**Problem:**
Report how many lines contain the word "frames" in the listing that follows. Give nothing besides the number.

--- Data provided Enclosed Below ---

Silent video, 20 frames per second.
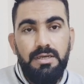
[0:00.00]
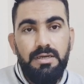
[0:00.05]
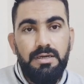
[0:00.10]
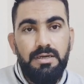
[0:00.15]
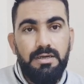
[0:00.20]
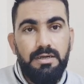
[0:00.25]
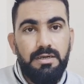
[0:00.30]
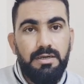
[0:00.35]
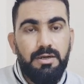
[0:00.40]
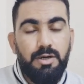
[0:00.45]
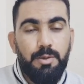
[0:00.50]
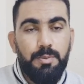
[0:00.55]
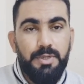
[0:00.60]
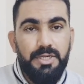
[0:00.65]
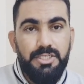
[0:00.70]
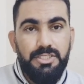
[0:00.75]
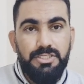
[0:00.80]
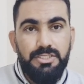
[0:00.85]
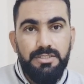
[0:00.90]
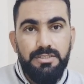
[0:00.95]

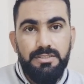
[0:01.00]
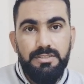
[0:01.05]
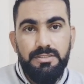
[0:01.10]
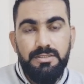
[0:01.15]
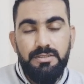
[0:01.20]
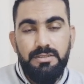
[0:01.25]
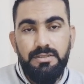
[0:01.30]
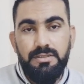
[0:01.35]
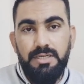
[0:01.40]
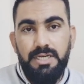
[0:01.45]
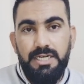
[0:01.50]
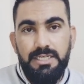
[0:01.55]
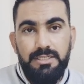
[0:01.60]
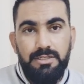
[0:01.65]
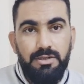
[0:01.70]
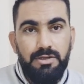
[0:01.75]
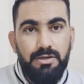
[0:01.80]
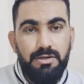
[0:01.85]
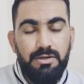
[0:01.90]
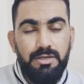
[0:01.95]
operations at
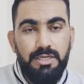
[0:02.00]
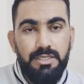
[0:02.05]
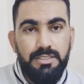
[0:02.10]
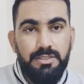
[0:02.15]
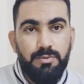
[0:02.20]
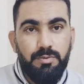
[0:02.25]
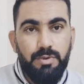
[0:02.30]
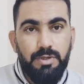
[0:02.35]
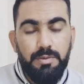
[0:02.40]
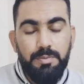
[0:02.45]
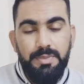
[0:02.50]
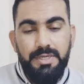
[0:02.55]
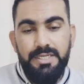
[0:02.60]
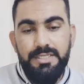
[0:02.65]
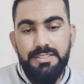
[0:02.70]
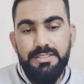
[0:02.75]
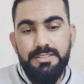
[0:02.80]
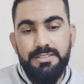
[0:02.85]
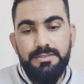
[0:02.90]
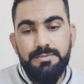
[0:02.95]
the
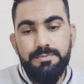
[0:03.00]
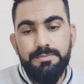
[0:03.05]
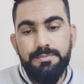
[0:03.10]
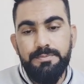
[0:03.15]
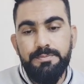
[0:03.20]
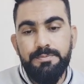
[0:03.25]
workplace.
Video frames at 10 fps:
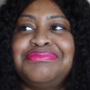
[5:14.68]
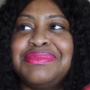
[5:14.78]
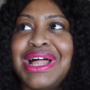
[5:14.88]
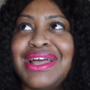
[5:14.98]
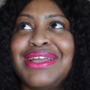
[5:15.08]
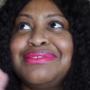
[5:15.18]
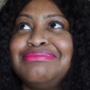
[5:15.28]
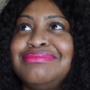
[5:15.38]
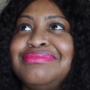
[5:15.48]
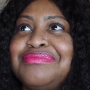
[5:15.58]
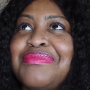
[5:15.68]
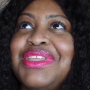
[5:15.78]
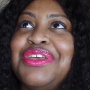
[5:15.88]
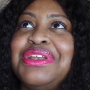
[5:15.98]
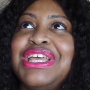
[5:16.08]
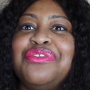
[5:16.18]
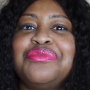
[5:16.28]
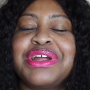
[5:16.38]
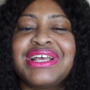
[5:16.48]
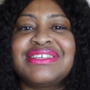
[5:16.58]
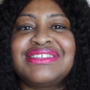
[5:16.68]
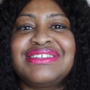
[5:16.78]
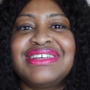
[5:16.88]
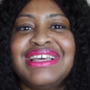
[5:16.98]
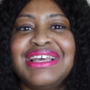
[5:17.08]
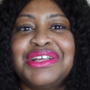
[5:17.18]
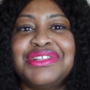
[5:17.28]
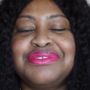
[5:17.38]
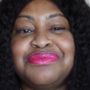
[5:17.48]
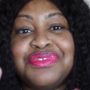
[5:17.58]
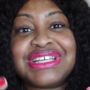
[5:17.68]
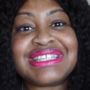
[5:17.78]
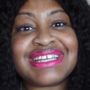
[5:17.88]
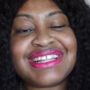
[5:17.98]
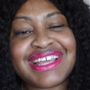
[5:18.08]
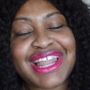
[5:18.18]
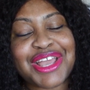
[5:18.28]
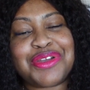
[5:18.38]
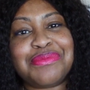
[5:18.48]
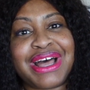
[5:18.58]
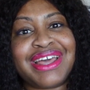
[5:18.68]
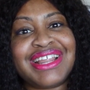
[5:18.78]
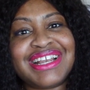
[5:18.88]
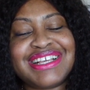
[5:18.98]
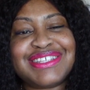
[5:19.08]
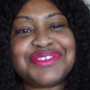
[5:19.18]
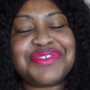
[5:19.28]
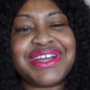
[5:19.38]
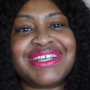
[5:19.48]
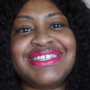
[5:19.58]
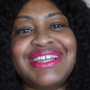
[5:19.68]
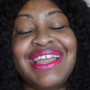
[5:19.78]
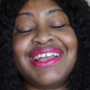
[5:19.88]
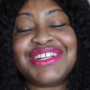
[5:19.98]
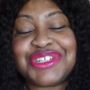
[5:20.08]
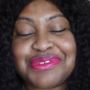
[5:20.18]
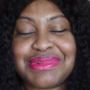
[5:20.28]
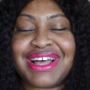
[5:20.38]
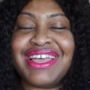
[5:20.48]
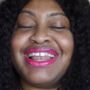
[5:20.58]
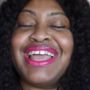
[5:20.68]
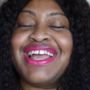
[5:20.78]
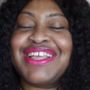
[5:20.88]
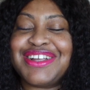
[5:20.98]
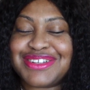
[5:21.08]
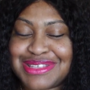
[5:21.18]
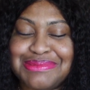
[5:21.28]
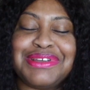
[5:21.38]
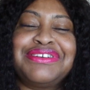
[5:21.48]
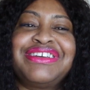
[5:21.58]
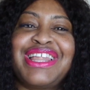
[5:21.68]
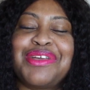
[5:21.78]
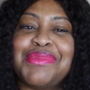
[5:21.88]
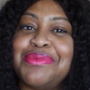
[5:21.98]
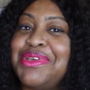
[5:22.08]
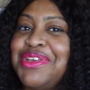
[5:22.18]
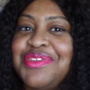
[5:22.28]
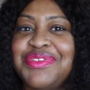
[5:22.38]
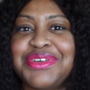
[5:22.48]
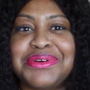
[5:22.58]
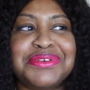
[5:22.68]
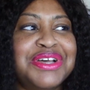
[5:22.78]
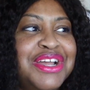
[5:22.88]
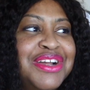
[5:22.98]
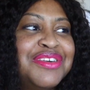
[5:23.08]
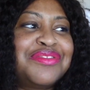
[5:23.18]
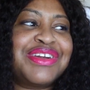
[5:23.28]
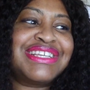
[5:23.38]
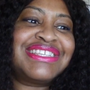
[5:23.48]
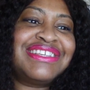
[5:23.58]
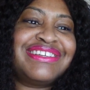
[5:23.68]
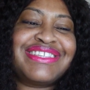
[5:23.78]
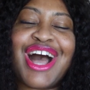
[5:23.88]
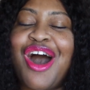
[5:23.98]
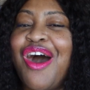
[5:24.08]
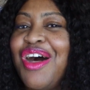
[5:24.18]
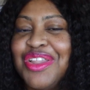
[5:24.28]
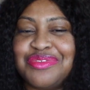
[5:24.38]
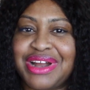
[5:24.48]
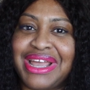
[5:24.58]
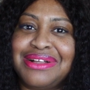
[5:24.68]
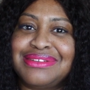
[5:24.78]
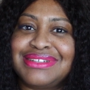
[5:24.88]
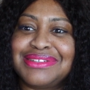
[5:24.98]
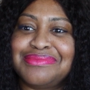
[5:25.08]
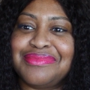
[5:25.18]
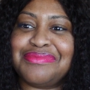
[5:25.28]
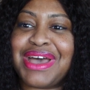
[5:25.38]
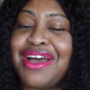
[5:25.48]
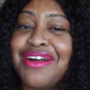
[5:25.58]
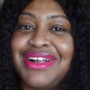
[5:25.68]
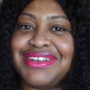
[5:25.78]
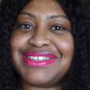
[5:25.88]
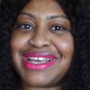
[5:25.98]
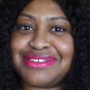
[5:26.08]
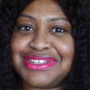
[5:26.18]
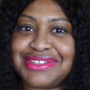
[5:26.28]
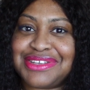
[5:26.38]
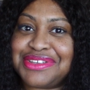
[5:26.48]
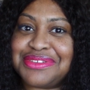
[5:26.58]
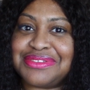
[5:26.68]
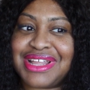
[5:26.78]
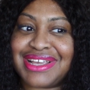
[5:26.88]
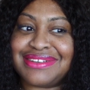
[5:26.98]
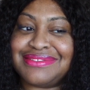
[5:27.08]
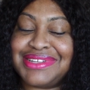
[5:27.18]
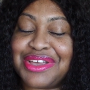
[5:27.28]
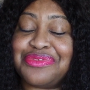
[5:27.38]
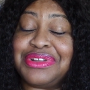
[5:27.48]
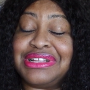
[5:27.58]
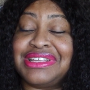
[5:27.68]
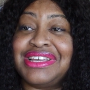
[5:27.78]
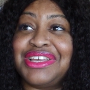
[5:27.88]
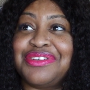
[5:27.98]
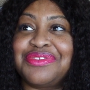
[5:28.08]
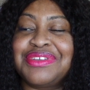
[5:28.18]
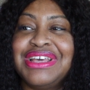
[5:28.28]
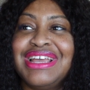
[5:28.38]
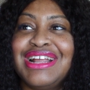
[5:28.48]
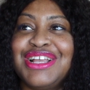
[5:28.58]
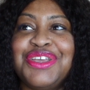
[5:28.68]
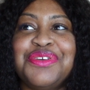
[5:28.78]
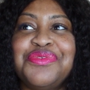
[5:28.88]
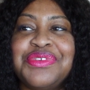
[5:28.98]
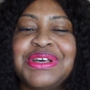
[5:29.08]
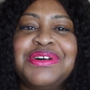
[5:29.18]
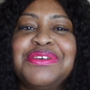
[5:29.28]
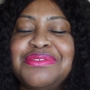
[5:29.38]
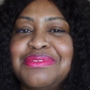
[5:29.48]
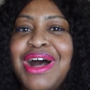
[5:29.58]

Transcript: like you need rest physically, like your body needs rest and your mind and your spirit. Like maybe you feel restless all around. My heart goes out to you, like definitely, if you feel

--- End of Enclosed Data provided ---

**The completed task:**
2